ACTIVITY =>
Make an exact copy of the entries, taking out every picture.

GIVEN DATA =>
=== Section Start ===
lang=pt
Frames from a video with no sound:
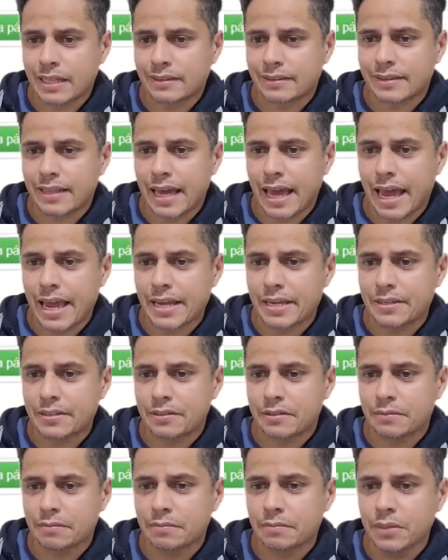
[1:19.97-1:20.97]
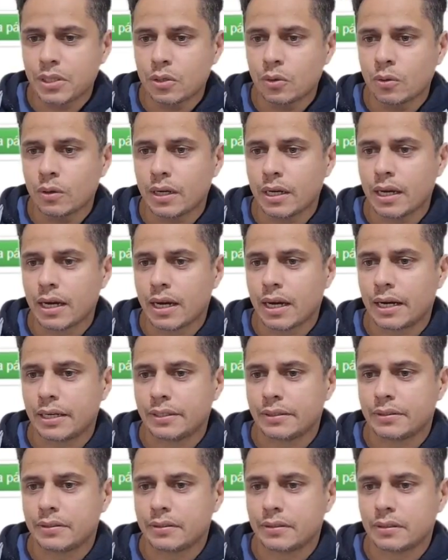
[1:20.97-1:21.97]
é 10 mil
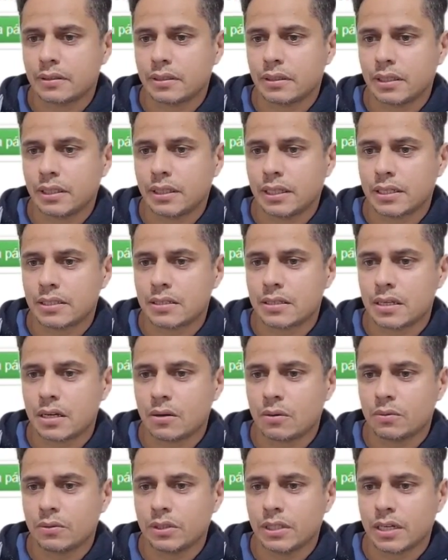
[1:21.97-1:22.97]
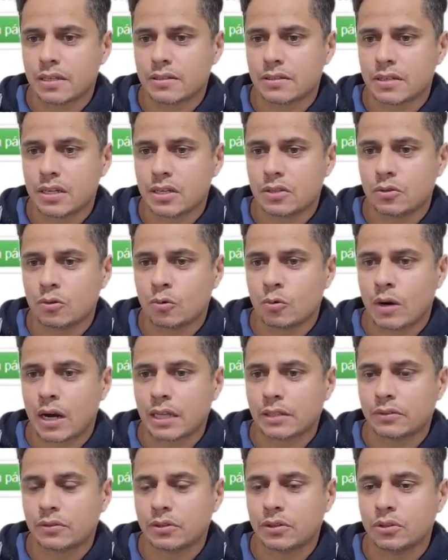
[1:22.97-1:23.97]
reais e nasceu dia 6 de
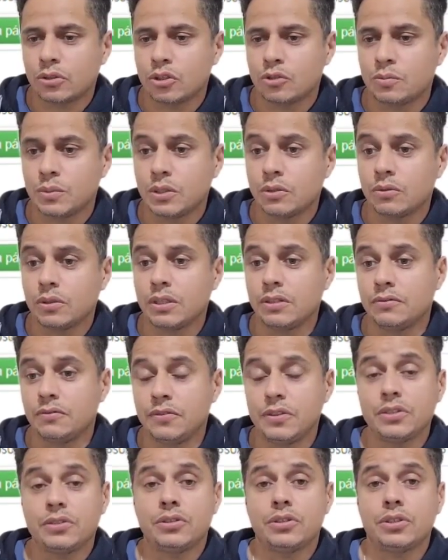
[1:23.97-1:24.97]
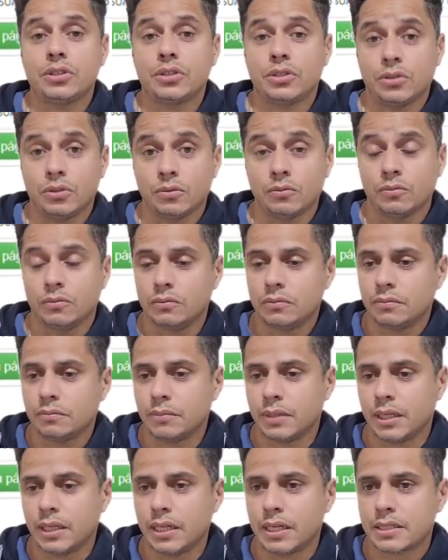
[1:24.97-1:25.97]
4 de 2021,
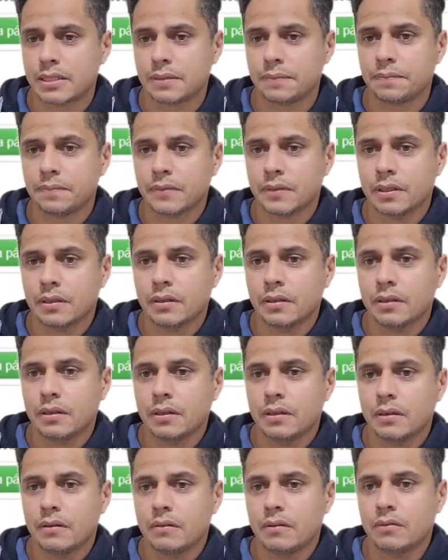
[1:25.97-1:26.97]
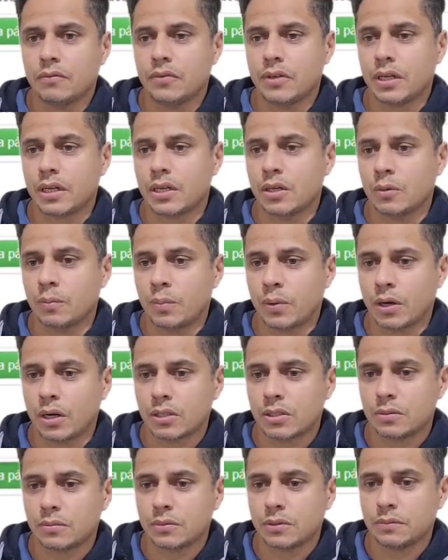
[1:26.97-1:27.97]
beleza? Vamos ver aqui o
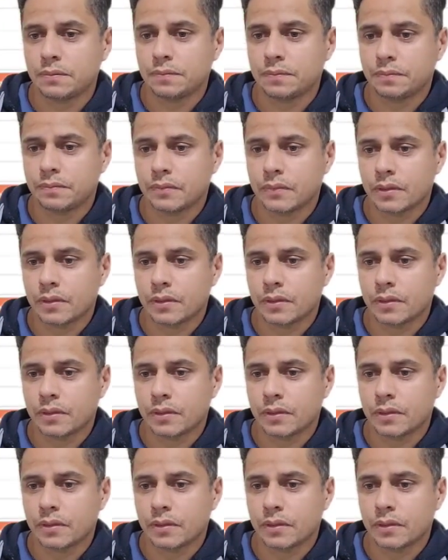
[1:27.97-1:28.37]
próximo.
=== Section End ===
RESPONSE BELOW =>
lang=pt
Frames from a video with no sound:
[1:19.97-1:20.97]
[1:20.97-1:21.97]
é 10 mil
[1:21.97-1:22.97]
[1:22.97-1:23.97]
reais e nasceu dia 6 de
[1:23.97-1:24.97]
[1:24.97-1:25.97]
4 de 2021,
[1:25.97-1:26.97]
[1:26.97-1:27.97]
beleza? Vamos ver aqui o
[1:27.97-1:28.37]
próximo.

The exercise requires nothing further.